◆ Goal of the exercise: Please report how many lines in the records below contain "from". Reply with the number alone.

[Stored items]
- Opening Delimiter -
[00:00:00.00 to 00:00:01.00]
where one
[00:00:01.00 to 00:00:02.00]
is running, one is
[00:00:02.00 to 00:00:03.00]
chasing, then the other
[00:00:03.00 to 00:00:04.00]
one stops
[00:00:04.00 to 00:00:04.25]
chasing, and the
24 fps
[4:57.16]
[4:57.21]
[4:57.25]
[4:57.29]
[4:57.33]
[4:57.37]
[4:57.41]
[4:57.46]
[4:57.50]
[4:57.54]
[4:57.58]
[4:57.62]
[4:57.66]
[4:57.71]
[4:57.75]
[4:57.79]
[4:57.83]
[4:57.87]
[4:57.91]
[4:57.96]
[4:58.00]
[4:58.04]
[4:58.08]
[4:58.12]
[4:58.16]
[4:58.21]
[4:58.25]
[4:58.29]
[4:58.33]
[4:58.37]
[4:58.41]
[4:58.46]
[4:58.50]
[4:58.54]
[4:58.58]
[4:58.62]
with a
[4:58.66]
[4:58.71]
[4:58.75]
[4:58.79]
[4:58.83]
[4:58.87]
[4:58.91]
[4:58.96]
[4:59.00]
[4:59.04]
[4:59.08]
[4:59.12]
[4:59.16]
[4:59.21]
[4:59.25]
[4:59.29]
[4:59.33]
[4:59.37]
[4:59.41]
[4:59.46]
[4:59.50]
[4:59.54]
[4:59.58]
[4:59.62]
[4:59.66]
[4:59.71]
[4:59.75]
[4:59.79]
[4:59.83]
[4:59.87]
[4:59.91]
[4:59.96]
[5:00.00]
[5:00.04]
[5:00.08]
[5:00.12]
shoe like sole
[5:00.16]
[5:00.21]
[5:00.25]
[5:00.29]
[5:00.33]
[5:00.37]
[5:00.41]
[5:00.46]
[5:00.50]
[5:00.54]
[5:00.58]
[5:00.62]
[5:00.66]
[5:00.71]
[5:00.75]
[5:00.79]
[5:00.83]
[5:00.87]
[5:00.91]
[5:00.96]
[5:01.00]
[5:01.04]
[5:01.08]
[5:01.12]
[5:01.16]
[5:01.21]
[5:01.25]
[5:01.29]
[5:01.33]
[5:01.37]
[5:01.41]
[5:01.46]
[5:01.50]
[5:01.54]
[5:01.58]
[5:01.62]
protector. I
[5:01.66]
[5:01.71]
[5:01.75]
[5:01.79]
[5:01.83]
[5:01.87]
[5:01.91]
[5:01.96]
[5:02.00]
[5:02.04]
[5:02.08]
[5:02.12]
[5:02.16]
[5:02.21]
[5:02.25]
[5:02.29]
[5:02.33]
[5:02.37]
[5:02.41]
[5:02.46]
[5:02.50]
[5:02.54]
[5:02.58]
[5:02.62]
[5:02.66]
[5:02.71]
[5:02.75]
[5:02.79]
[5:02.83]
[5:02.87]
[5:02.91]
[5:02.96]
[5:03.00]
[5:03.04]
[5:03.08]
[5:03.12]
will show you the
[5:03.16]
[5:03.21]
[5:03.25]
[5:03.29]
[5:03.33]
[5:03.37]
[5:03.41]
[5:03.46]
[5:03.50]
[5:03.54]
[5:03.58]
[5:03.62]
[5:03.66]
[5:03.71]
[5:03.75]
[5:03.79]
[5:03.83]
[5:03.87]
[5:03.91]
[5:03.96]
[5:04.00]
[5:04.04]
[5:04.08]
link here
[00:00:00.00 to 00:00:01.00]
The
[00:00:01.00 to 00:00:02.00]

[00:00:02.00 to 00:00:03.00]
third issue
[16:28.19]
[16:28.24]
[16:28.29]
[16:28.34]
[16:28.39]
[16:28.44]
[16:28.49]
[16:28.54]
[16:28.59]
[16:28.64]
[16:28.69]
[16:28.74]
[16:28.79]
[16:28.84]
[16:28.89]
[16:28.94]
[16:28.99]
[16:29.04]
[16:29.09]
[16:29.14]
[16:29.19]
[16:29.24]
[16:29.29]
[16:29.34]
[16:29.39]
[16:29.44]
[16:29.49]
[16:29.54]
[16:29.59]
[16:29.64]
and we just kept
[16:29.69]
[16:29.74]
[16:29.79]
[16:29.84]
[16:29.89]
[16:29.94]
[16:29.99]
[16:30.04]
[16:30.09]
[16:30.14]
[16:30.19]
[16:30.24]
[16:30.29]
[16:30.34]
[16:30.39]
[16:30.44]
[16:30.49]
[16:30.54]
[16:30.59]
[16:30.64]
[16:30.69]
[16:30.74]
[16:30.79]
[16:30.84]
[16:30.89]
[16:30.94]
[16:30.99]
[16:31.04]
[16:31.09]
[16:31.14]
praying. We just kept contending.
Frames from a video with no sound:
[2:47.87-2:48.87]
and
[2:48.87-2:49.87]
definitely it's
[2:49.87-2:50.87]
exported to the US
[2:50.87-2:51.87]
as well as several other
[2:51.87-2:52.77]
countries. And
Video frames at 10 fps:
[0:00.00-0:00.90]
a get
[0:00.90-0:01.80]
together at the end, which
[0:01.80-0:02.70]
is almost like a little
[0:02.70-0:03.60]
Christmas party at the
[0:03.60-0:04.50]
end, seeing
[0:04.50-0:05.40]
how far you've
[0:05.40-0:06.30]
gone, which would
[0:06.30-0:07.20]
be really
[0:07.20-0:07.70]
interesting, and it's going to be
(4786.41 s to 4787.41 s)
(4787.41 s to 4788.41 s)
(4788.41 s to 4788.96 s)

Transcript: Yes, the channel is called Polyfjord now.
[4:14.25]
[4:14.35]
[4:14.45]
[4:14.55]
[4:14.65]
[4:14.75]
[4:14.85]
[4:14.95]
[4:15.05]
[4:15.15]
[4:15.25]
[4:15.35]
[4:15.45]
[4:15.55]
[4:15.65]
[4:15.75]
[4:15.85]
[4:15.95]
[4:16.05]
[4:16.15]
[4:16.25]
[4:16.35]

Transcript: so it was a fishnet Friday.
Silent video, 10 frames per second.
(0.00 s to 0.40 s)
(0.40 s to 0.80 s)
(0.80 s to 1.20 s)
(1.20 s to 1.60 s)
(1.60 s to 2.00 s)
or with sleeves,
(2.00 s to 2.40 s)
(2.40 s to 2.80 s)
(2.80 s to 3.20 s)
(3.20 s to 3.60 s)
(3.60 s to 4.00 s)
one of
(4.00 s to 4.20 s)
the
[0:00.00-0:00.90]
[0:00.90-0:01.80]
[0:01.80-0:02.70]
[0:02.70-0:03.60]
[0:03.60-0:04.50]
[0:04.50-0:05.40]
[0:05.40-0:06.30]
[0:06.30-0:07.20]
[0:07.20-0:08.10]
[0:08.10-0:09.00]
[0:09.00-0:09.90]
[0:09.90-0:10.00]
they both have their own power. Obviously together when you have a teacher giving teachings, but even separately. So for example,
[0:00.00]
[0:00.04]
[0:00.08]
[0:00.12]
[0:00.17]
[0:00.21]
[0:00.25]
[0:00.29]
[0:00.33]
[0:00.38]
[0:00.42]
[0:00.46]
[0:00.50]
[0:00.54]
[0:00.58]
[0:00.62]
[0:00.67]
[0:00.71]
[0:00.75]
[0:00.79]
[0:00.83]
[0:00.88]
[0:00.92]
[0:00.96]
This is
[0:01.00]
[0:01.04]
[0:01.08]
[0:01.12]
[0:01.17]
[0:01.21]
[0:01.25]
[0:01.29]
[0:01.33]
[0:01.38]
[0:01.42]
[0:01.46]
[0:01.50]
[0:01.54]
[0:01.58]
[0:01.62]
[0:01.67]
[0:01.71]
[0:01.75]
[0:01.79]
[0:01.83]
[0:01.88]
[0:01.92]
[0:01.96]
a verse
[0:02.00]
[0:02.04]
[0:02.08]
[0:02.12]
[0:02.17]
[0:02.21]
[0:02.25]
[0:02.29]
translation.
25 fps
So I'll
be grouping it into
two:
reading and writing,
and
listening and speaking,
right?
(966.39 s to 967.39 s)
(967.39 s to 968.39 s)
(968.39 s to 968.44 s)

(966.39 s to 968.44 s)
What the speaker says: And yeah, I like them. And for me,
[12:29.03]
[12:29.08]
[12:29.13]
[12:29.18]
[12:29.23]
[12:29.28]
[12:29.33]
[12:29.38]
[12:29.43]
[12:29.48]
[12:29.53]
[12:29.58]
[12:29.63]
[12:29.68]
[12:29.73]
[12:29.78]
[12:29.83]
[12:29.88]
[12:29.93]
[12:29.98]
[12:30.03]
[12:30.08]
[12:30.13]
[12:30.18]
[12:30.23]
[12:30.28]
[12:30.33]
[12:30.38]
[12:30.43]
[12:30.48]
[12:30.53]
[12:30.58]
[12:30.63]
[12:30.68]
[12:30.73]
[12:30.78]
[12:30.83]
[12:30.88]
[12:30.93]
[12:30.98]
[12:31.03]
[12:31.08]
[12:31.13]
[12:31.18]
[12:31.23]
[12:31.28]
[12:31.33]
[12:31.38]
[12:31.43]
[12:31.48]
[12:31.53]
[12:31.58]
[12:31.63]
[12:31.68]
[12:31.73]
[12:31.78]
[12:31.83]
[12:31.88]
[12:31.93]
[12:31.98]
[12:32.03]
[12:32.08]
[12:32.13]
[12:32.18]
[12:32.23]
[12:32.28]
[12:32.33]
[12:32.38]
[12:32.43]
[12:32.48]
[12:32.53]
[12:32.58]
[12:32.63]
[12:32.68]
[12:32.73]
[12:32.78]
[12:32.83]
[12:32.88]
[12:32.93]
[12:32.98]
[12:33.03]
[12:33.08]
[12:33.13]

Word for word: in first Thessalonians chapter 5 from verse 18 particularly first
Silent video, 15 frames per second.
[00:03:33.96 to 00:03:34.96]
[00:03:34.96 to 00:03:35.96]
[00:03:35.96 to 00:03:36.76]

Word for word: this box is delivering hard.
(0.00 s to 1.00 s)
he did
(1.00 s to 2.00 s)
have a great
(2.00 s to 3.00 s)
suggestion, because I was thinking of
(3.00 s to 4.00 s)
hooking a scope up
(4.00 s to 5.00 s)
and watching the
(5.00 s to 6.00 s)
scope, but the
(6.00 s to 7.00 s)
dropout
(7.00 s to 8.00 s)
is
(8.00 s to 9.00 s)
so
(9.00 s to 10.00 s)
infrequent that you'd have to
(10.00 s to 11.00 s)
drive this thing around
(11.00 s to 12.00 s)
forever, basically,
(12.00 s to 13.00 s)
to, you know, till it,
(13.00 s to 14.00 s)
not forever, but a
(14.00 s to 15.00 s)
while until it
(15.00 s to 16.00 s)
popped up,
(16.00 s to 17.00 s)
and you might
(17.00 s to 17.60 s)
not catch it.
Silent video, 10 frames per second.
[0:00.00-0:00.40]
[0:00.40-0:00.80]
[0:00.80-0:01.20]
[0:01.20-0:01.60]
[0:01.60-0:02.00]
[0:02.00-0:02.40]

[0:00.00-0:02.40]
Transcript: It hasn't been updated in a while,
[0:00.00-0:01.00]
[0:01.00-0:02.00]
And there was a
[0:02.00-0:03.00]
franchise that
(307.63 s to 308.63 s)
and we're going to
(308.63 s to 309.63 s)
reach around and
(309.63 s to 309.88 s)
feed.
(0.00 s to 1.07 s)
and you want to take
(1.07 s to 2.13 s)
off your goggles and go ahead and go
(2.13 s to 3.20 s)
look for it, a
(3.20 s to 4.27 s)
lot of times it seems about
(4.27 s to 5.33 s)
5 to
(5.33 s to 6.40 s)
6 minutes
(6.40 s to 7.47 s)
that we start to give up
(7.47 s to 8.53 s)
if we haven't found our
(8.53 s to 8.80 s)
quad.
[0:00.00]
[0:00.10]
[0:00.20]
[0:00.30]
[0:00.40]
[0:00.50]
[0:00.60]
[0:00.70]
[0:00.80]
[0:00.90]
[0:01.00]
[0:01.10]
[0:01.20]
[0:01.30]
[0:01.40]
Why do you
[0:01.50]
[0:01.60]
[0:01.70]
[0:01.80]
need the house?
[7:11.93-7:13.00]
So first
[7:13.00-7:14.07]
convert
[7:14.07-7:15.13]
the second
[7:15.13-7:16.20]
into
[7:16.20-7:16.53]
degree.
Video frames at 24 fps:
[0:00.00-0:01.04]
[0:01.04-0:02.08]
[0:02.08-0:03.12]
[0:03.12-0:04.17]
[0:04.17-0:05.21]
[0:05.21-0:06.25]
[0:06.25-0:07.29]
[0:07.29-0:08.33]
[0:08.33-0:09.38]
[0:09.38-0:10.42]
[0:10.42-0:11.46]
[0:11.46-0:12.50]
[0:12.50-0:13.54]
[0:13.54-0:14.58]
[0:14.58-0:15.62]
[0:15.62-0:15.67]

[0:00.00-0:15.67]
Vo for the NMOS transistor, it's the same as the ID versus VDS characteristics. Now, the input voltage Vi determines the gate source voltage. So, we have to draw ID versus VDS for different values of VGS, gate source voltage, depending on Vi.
- Closing Delimiter -
◆ Answer space: 2